Pure character study, which is fine as long as we're given a character worthy of study, which unfortunately, we aren't.
Our protagonist, Poppy (Sally Hawkins), is a happy young woman. Relentlessly, obsessively, oppressively happy. And that's all she is. I kept expecting that something would happen to test Poppy's cheerful disposition, and Leigh keeps teasing us with the possibility that something might, but it never does. Poppy goes to the doctor? Just minor back pain. One of her students is bullying? Just easily fixed home problems. Poppy wanders down a dark alley in the middle of the night to chat with the lunatic homeless guy who she hears muttering? Even that doesn't amount to anything.
There is a dark turn at the very end, but it's too little, too late. By then, I'd lost interest in Poppy's blithe, willful ignorance. (And the dark turn isn't really satisfying, as it forces one character into an extreme personality shift that is neither prepared nor believable.)

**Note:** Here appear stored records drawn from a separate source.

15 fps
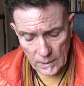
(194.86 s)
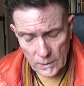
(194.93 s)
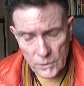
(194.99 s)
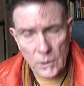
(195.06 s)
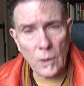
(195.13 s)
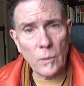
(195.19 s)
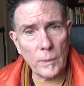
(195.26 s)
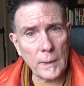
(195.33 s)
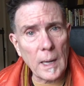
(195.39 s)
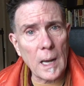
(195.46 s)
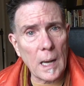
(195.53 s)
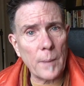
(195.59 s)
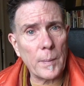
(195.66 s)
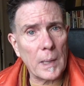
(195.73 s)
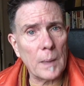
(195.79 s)
So yeah,
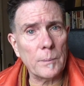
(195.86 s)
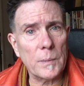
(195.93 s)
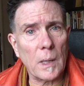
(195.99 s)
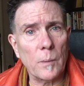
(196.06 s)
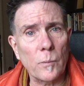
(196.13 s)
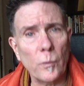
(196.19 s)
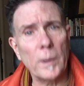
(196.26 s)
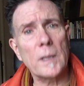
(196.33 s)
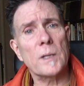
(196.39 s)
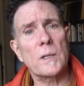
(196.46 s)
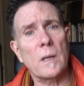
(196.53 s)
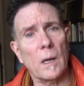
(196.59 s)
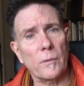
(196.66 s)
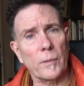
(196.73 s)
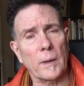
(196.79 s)
I mean, I'm
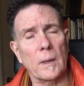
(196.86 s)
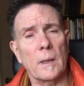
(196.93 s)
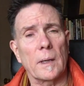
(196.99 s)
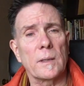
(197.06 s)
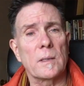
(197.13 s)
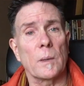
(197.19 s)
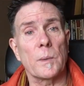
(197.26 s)
rediscovering things.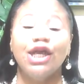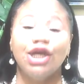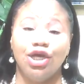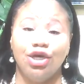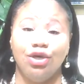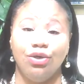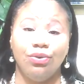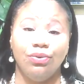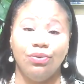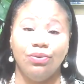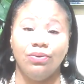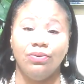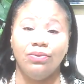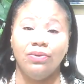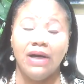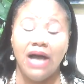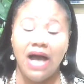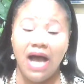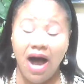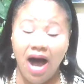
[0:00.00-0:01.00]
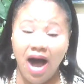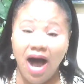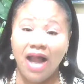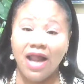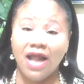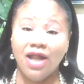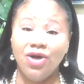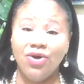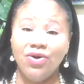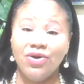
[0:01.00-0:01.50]
need you.
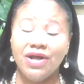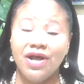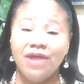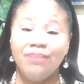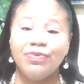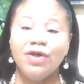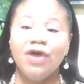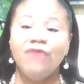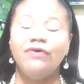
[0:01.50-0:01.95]
Hallelujah.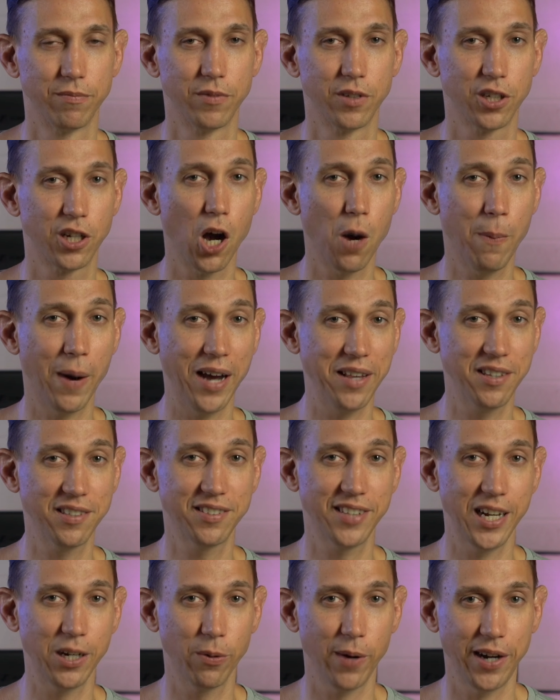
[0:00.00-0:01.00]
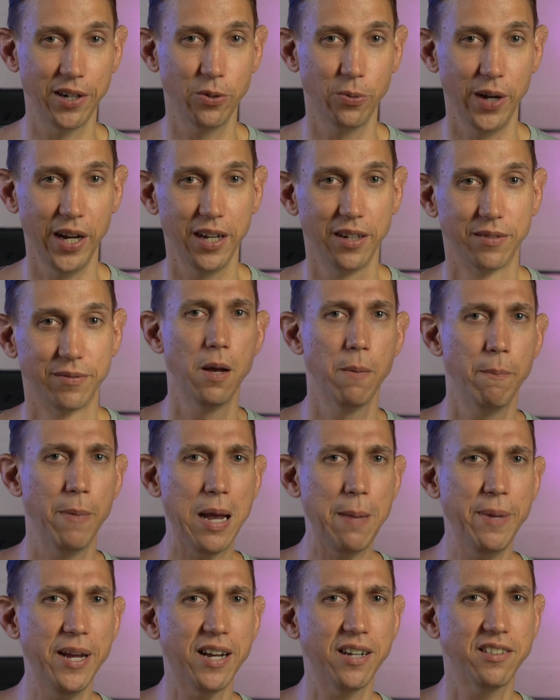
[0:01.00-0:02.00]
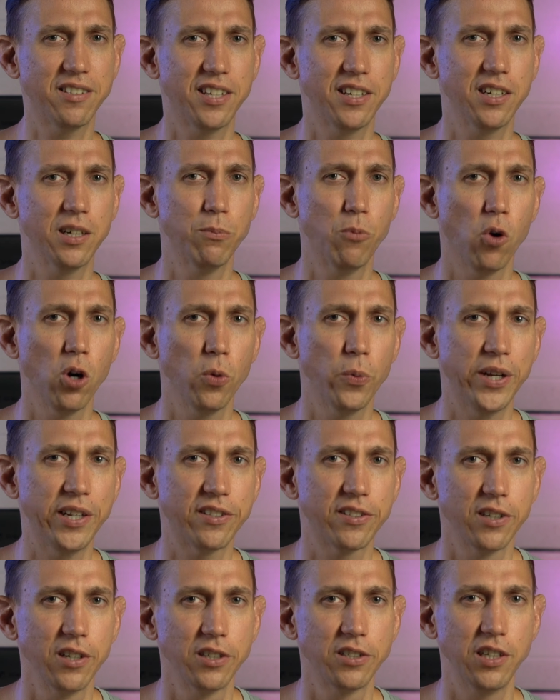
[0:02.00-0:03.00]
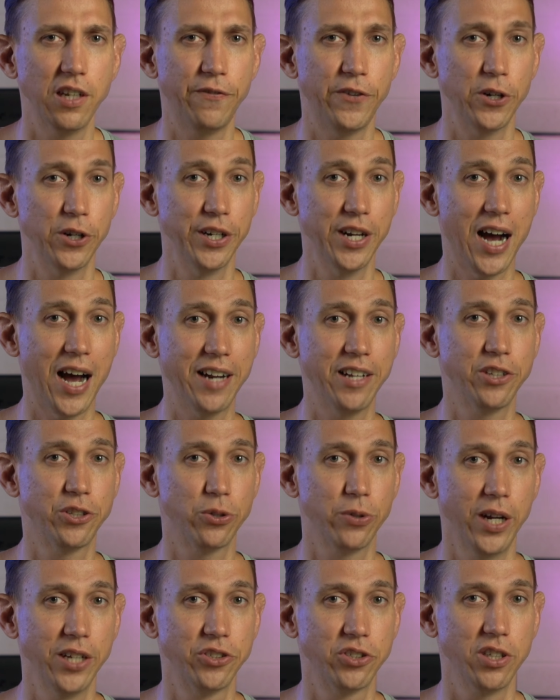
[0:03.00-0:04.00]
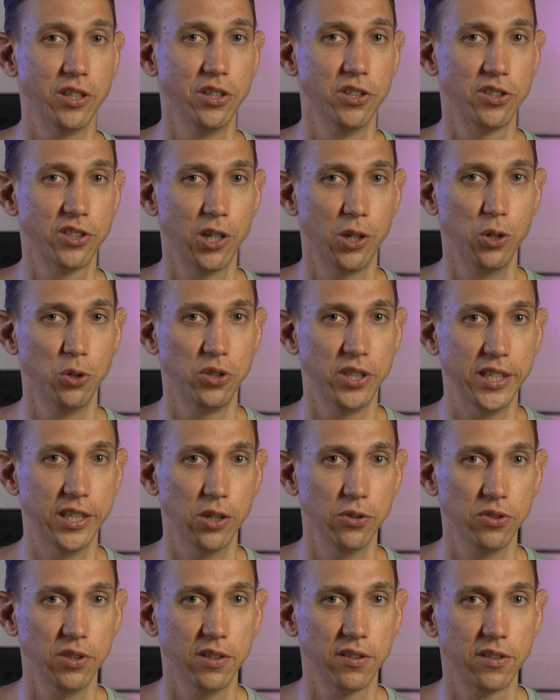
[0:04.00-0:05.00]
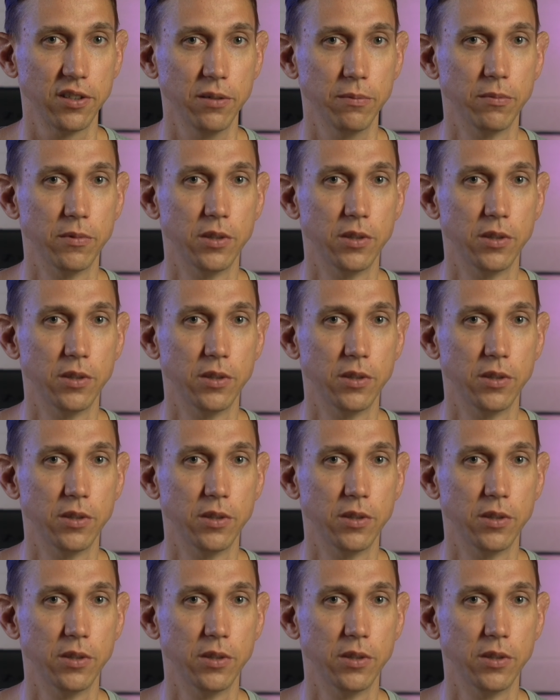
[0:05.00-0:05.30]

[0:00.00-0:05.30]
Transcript: Go buy this thing right away. Maybe consider more research if you're not entrenched in the Sonos ecosystem.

The movie's not entirely without merit; Gary Yershon's score is charming, in the best tradition of British light music. Eddie Marsan is funny as Poppy's polar opposite, a dyspeptic driving instructor who is particularly frustrated by her sunny outlook. And there's a fine small performance by Karina Fernandez as a flamenco teacher. The role's a bit of a cliche -- the angry Latina spitfire -- but Fernandez brings more personality and more life to the character in five minutes of screen time than Hawkins gives to Poppy in two hours. When the flamenco teacher left the room, I wanted to follow her; at least there was the possibility that something interesting might happen in her life.